Creating your database¶
Build a database of DICOM data header information, a database file (.db). The create function initializes the database using DICOM data from a specified directory.
from dicomselect import Database
from pathlib import Path
# Specify the path for the database file
db_path = Path('path/to/example.db')
# Initialize the Database object with the specified path
db = Database(db_path)
# Create the .db file using DICOM data from the provided dataset directory
db.create('path/to/dataset/')
Custom reader¶
By default, db.create() uses DICOMImageReader to read DICOM files.
You can customise the behaviour by subclassing it and passing the result as reader_cls.
SimpleITK vs pydicom metadata
The default metadata backend is SimpleITK, which does not support DICOM tags nested inside sequences.
To collect nested tags, switch to pydicom by setting PreferPydicomMetadata in the prefer_mode.
Pydicom flattens nested sequences into column names using double underscores and the sequence index:
# flat tag
series_description
# tag nested one level deep (sequence index 0)
radiopharmaceutical_information_sequence__0__radiopharmaceutical
# tag nested two levels deep
sequence1__0__sequence2__0__tag
The example below enables pydicom for both metadata and image reading, and requests one additional
top-level tag (RadiopharmaceuticalInformationSequence) whose nested contents will be expanded
automatically:
from dicomselect import Database, ReaderPreferMode, DICOMImageReader
from pathlib import Path
class MyDICOMReader(DICOMImageReader):
def __init__(self, file, is_zip=False):
super().__init__(
file,
is_zip=is_zip,
allow_raw_tags=True,
additional_tags=['0054|0016'], # RadiopharmaceuticalInformationSequence
prefer_mode=(
DICOMImageReader.PreferMode.PreferPydicomImage
| DICOMImageReader.PreferMode.PreferPydicomMetadata
),
)
db_path = Path('path/to/example.db')
db = Database(db_path)
db.create('path/to/dataset/', reader_cls=MyDICOMReader)
Database API¶
- class dicomselect.database.Database(db_path: PathLike)¶
Bases:
LoggerA class for creating and interacting with a database of DICOM data header information.
This class allows for the creation of a database file (.db) which stores DICOM data header information. It supports querying the database to filter and retrieve specific data rows, and can convert the results of queries into more accessible file formats like mha or nii.gz.

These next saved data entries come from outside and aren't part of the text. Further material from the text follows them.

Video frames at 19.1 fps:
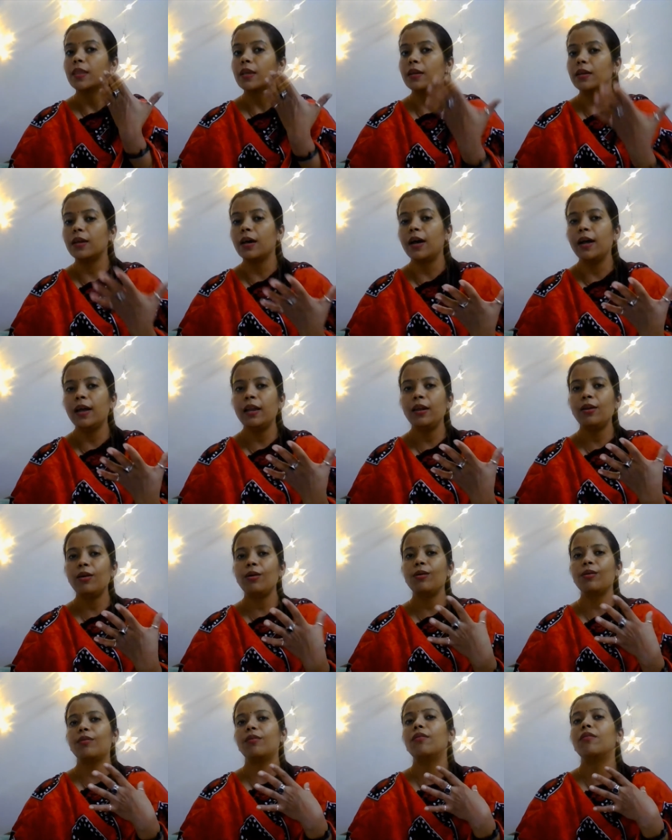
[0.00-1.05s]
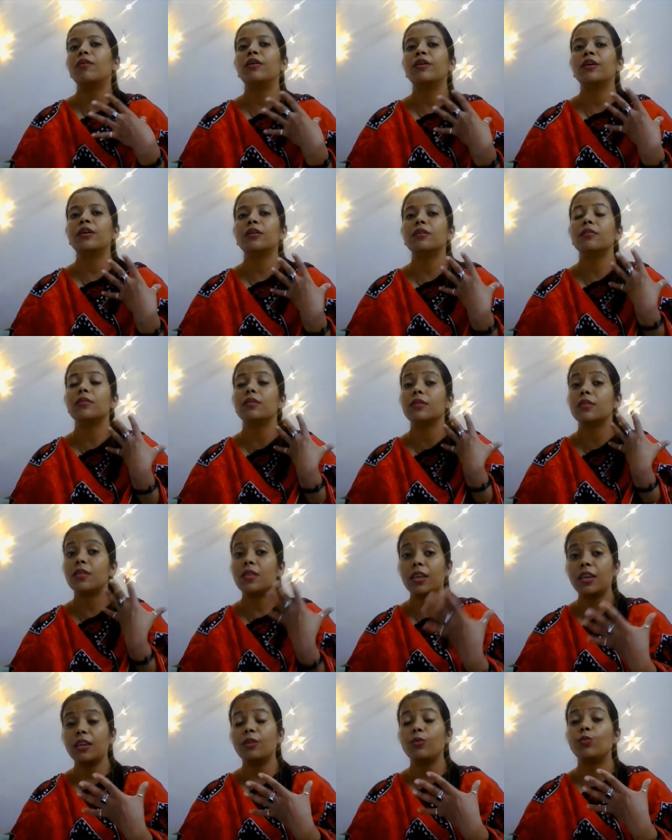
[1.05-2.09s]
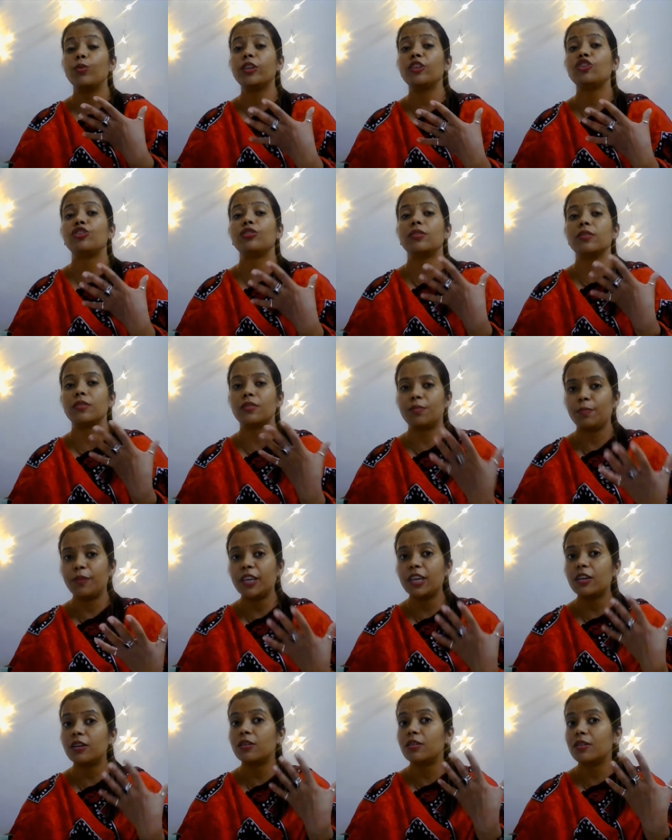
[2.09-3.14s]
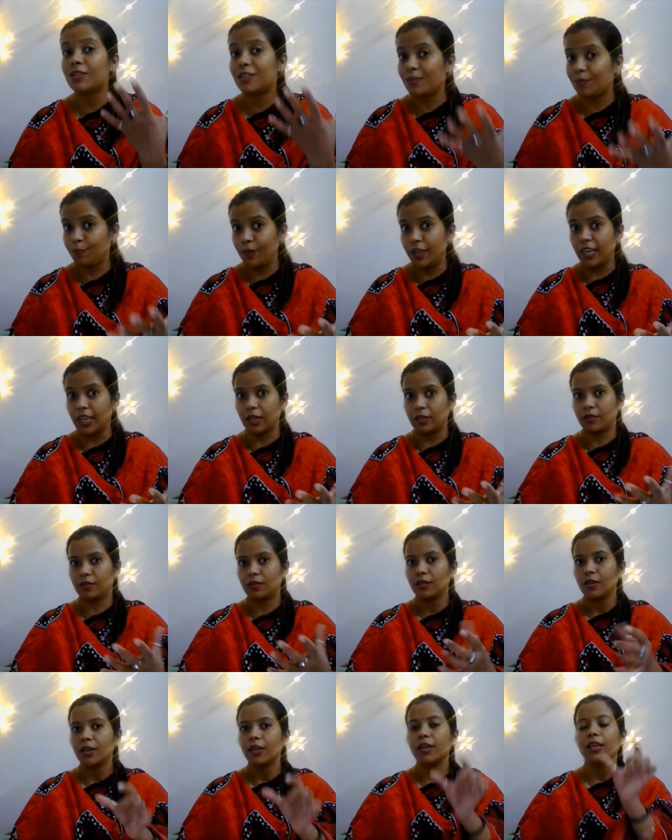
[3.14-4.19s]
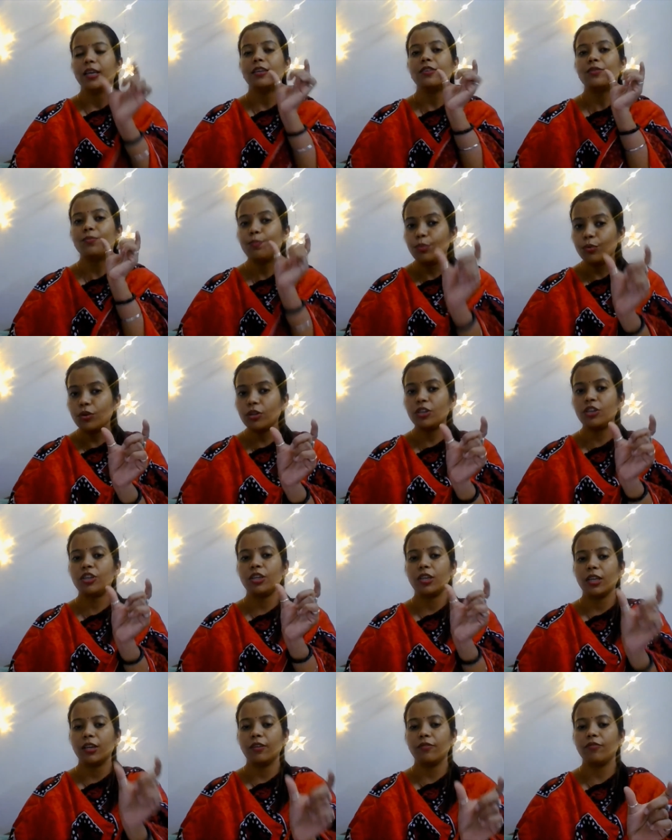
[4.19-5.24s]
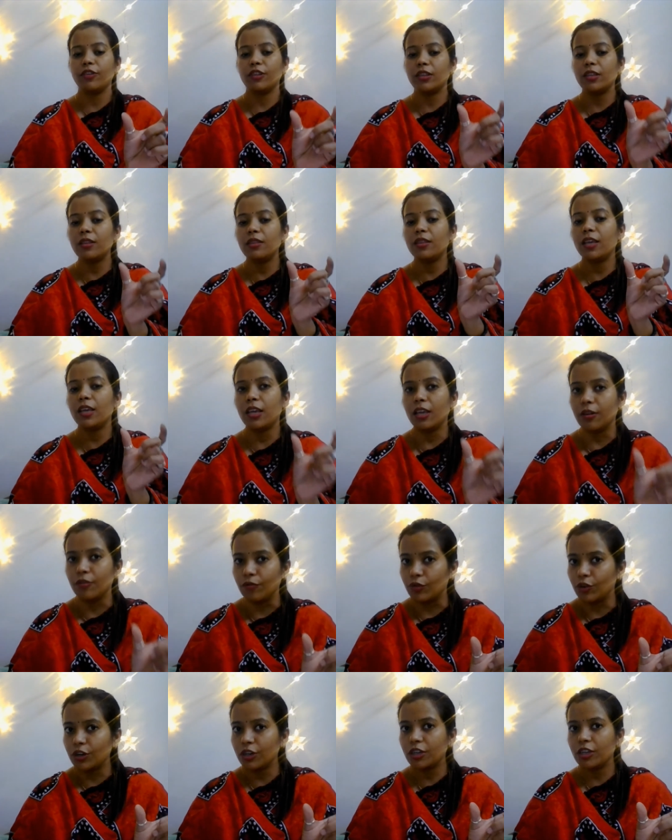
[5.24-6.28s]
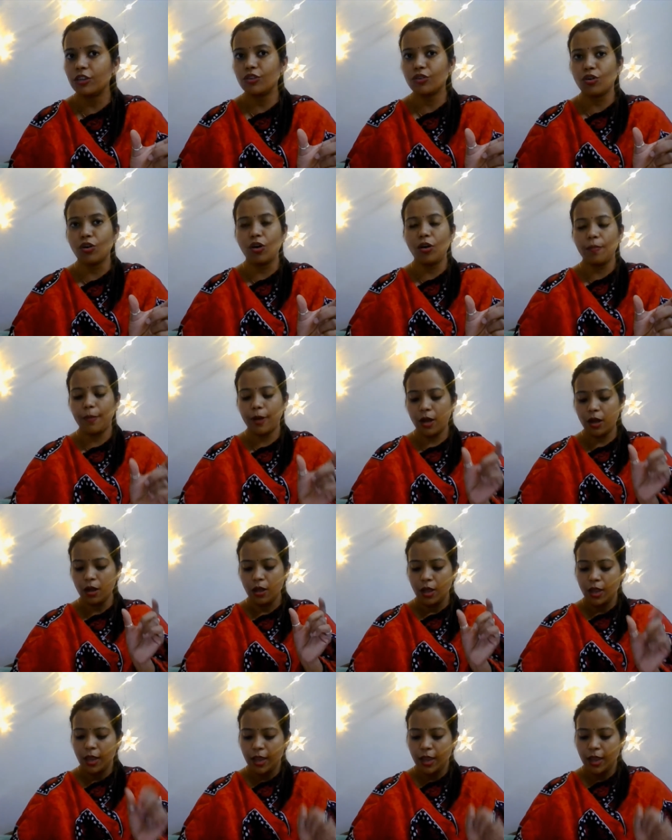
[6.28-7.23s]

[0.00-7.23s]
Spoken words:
dialogue or the thing which the speaker speaks is put within the inverted comma,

The database supports context management (with statement) for querying, as well as explicit open and close methods for database connections. Query objects returned can be manipulated similar to sets to filter down rows in the database. These can be used to specify the parameters for a data conversion.
- Parameters:
db_path (PathLike) – The file system path where the database file (.db) will be created or accessed.

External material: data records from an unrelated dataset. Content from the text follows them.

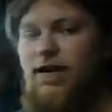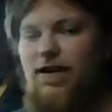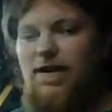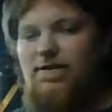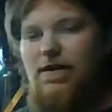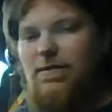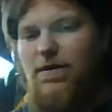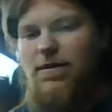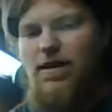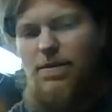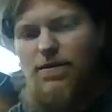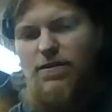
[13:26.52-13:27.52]
but I gave that to my
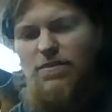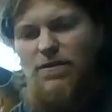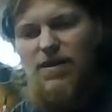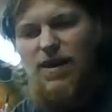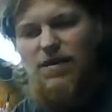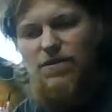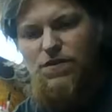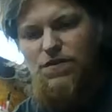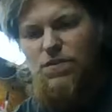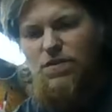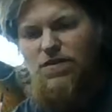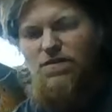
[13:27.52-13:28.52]
neighbor because my dad took the
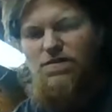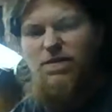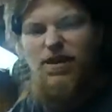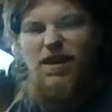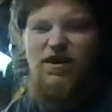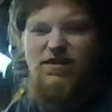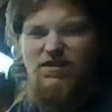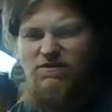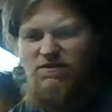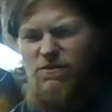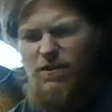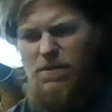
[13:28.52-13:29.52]
22 from the house
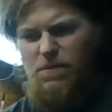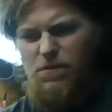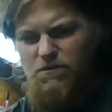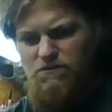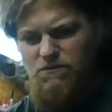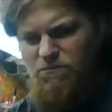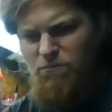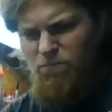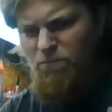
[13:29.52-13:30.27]
when he moved.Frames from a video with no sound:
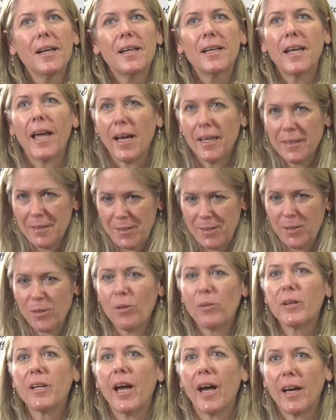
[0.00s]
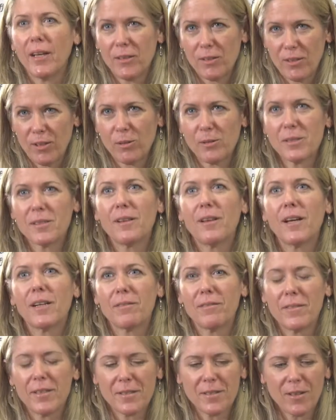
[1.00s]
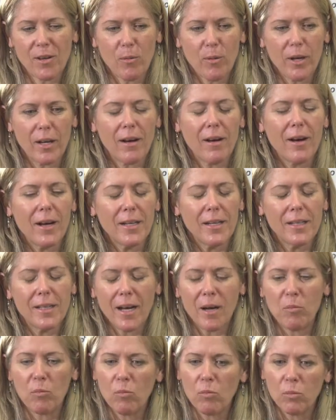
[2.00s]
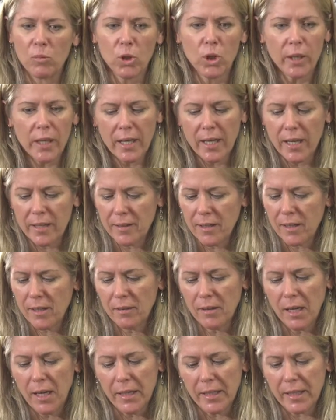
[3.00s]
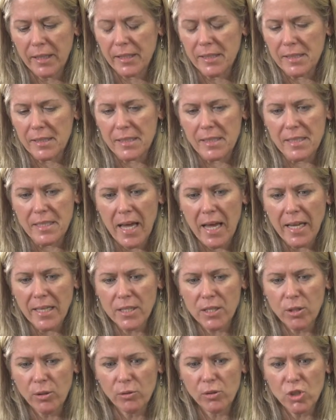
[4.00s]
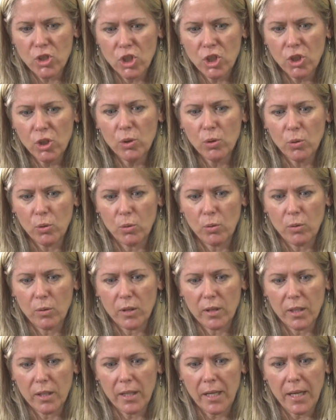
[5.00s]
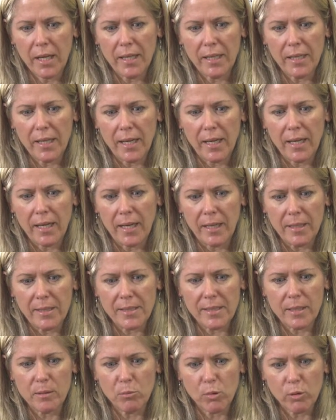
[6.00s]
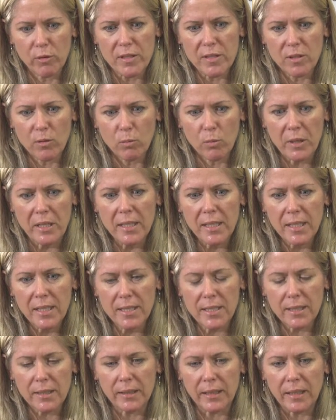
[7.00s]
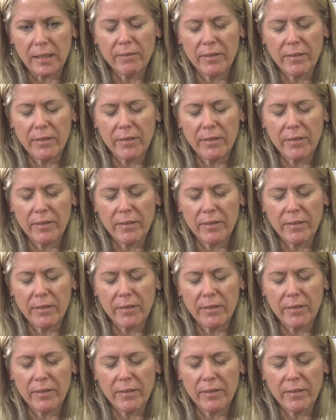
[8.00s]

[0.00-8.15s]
And there was a lot of this going on. And I'm looking at the clock, and it's 10 till 2. And I said, Marissa, we need to leave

- create(data_dir: ~os.PathLike, update: bool = False, batch_size: int = 10, max_workers: int = 4, max_rows: int = -1, max_init: int = 5, reader_cls: ~typing.Type[~dicomselect.readers.reader.Reader] = <class 'dicomselect.readers.dicom.reader.DICOMImageReader'>, skip_func: ~typing.Callable[[~pathlib.Path], bool] | None = None)¶
Build a database from DICOMs in data_dir.
- Parameters:
data_dir (PathLike) – Directory containing .dcm data or dicom.zip data.
update (bool) – If the db exists and is complete, will force the database to rescan the data_dir for any new data.
batch_size (int) – Number of DICOMImageReader to process per worker.
max_workers (int) – Max number of workers for parallel execution of database creation.
max_rows (int) – Max rows sets the maximum number of rows in the database. Useful when doing a test run. -1 to disable.
max_init (int) – Max number of items to scout, in order to define the columns for the database. Minimum 1.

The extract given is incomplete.